Canonical hat Version 2.0 seines Launchpad-Systems freigegeben. Die Entwickler haben auch Bazaar in die Entwicklungsplattform integriert. Das Versionkontrollsystem erleichtert das Erstellen neuer Code-Zweige, in denen können neue Funktionen entwickelt und später in das Hauptprojekt integriert werden. Über eine Weboberfläche können die Code-Reviews vorgenommen werden. Außerdem bietet Launchpad 2.0 nun eine Mailinglisten-Funktion für die Projekte und Plug-ins, die unter der GPL stehen.

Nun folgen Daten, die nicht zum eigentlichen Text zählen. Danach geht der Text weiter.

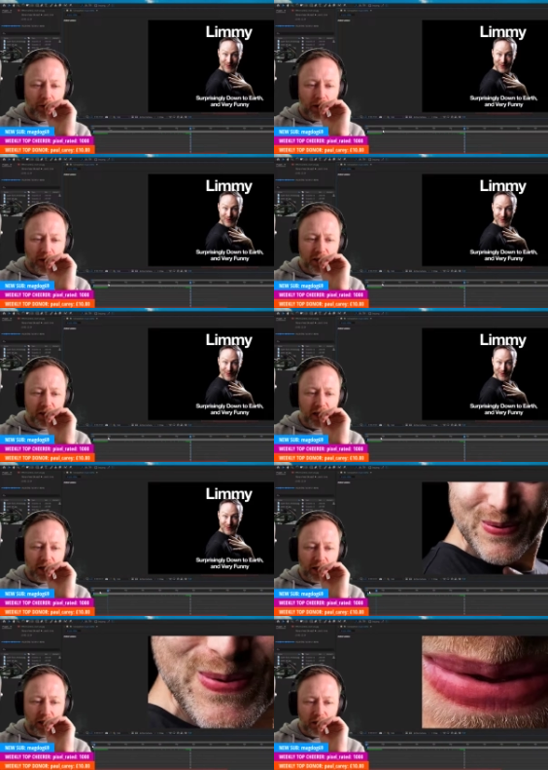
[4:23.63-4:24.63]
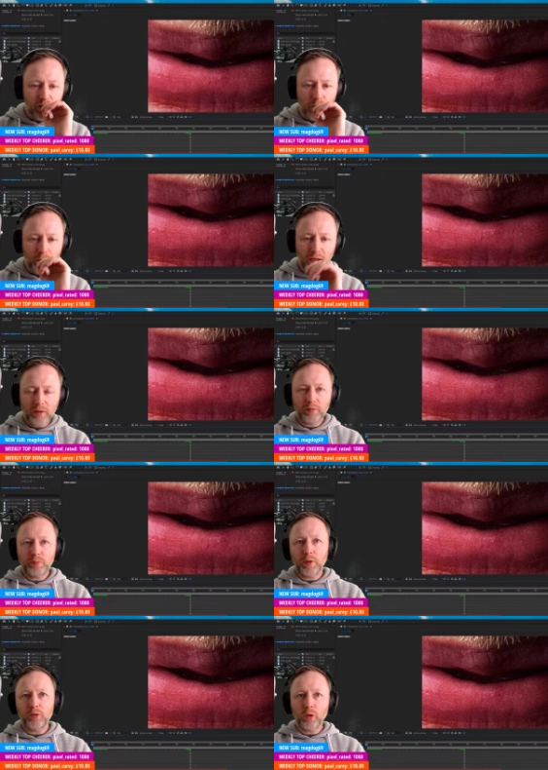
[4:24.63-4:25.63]
If I just do that kind of zoom in like
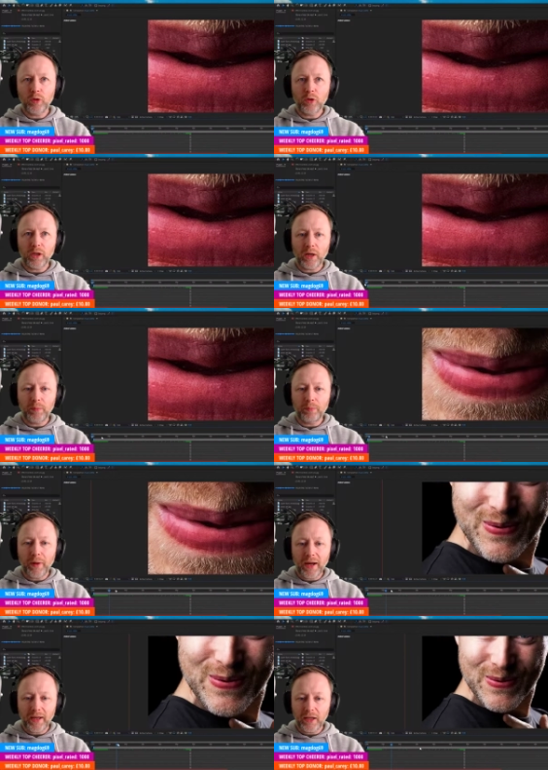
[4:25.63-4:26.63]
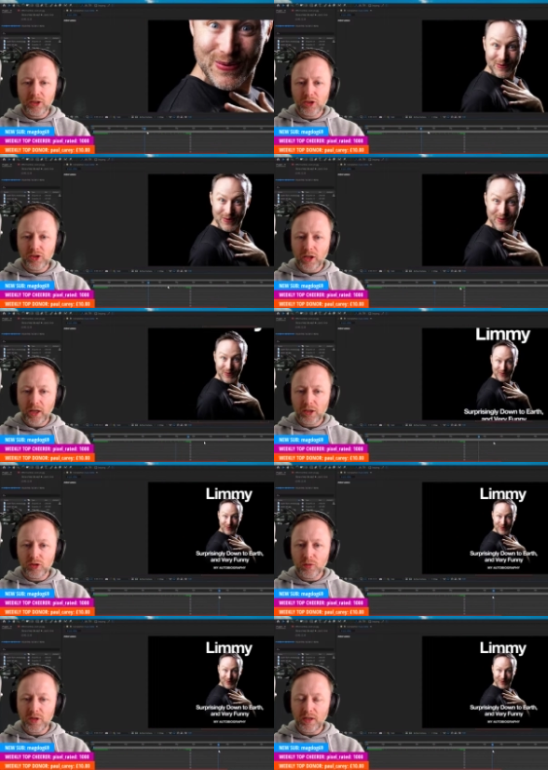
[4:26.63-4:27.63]
before, you know, like a bang, and it just kind of
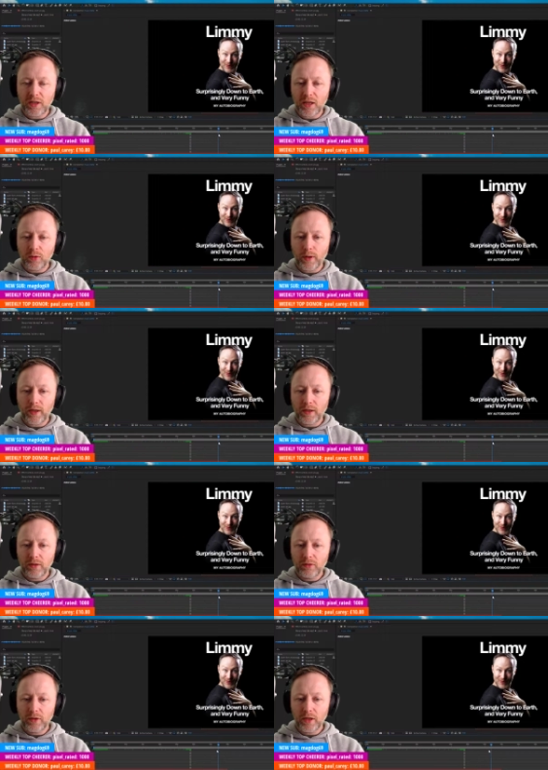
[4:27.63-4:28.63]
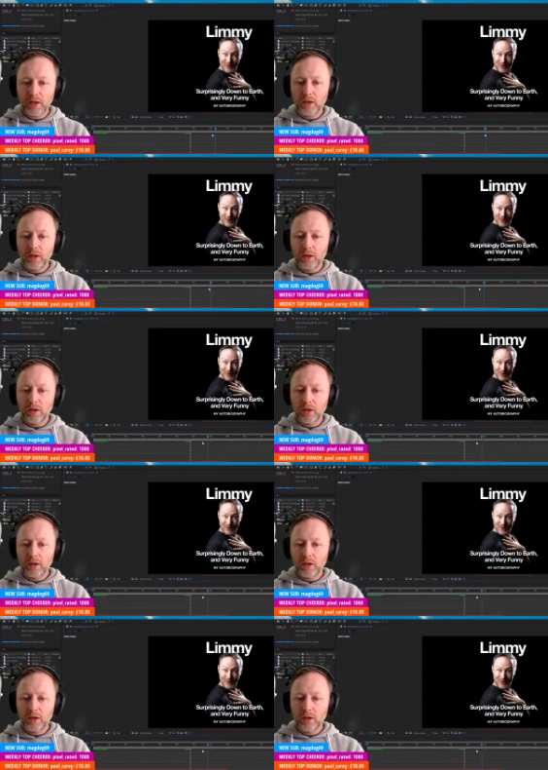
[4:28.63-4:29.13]
zooms in dead quick, right?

Diese ermöglichen die Zusammenarbeit mit Projekten, die Bugzilla oder Trac verwenden, sind aber noch in der Betaphase. Ebenfalls noch in der Betaphase ist die Möglichkeit, das neue Restful-API zu testen. Dieses ermöglicht anderen Applikationen die Authentifizierung gegenüber Launchpad und anschließend auch die Änderung von Daten. Die entsprechende Python-Bibliothek ist bereits vorhanden. Interessierte, die die neuen Features testen wollen, müssen hierzu dem Beta-Team beitreten. Ursprünglich hatte Canonical Launchpad für die Arbeit an Ubuntu entwickelt. Inzwischen wird das System zur verteilten Entwicklung von einer Vielzahl an Projekten genutzt. Canonical-Chef Mark Shuttleworth hat auf der Oscon 2008 angekündigt, Launchpad nächstes Jahr als Open Source zu veröffentlichen.